Information shown:

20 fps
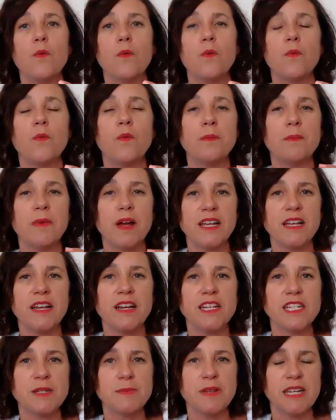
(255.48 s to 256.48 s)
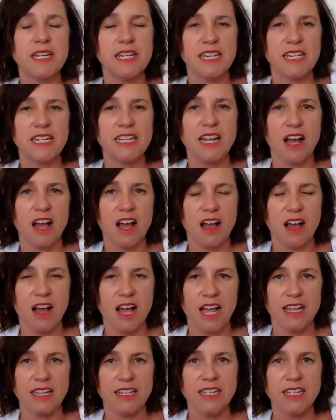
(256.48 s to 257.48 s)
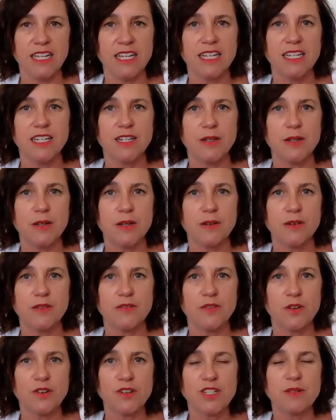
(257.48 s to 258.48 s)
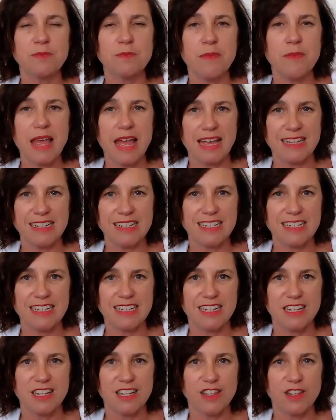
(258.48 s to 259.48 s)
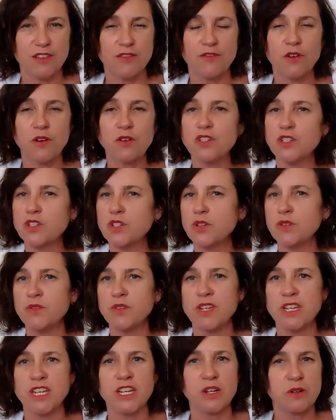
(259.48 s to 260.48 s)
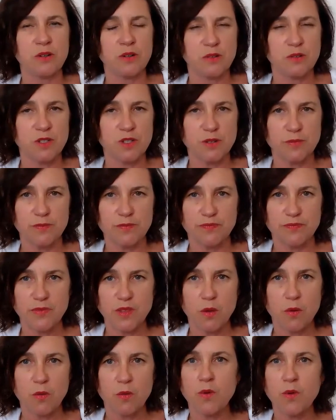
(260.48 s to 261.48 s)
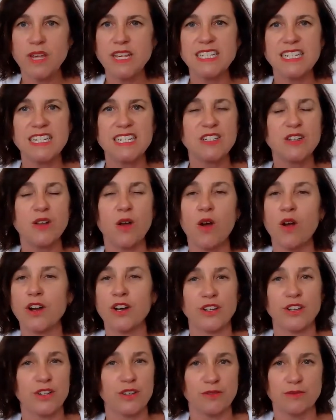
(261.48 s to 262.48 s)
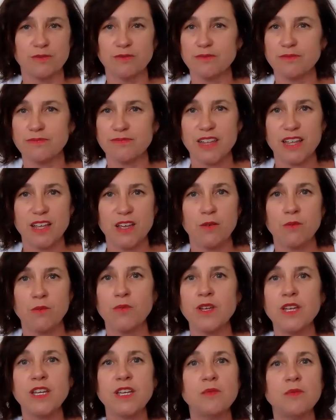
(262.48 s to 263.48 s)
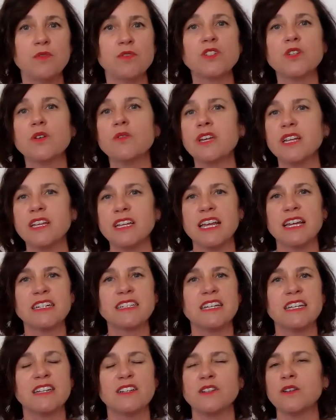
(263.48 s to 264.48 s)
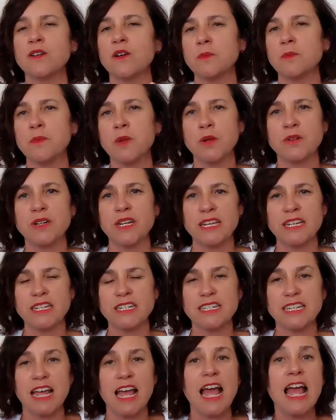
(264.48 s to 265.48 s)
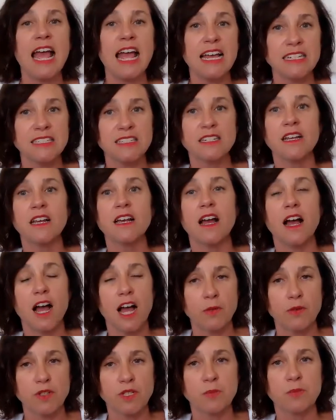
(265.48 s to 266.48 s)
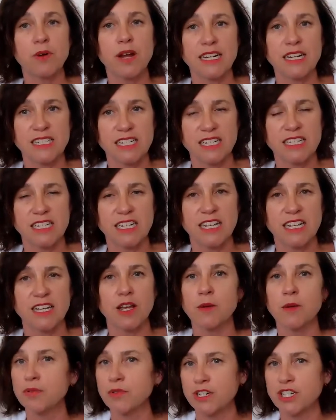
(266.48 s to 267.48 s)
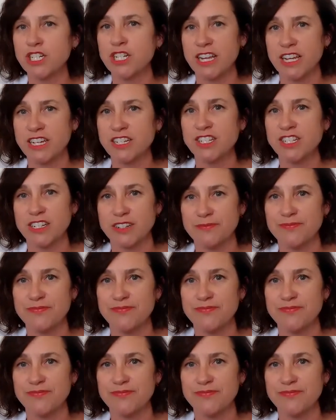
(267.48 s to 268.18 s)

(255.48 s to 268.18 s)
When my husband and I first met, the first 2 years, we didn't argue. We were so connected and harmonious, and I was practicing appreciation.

Exercise brief: Pictures in the records above are not copied; print everything else exactly.

Solution to the exercise:
20 fps
(255.48 s to 256.48 s)
(256.48 s to 257.48 s)
(257.48 s to 258.48 s)
(258.48 s to 259.48 s)
(259.48 s to 260.48 s)
(260.48 s to 261.48 s)
(261.48 s to 262.48 s)
(262.48 s to 263.48 s)
(263.48 s to 264.48 s)
(264.48 s to 265.48 s)
(265.48 s to 266.48 s)
(266.48 s to 267.48 s)
(267.48 s to 268.18 s)

(255.48 s to 268.18 s)
When my husband and I first met, the first 2 years, we didn't argue. We were so connected and harmonious, and I was practicing appreciation.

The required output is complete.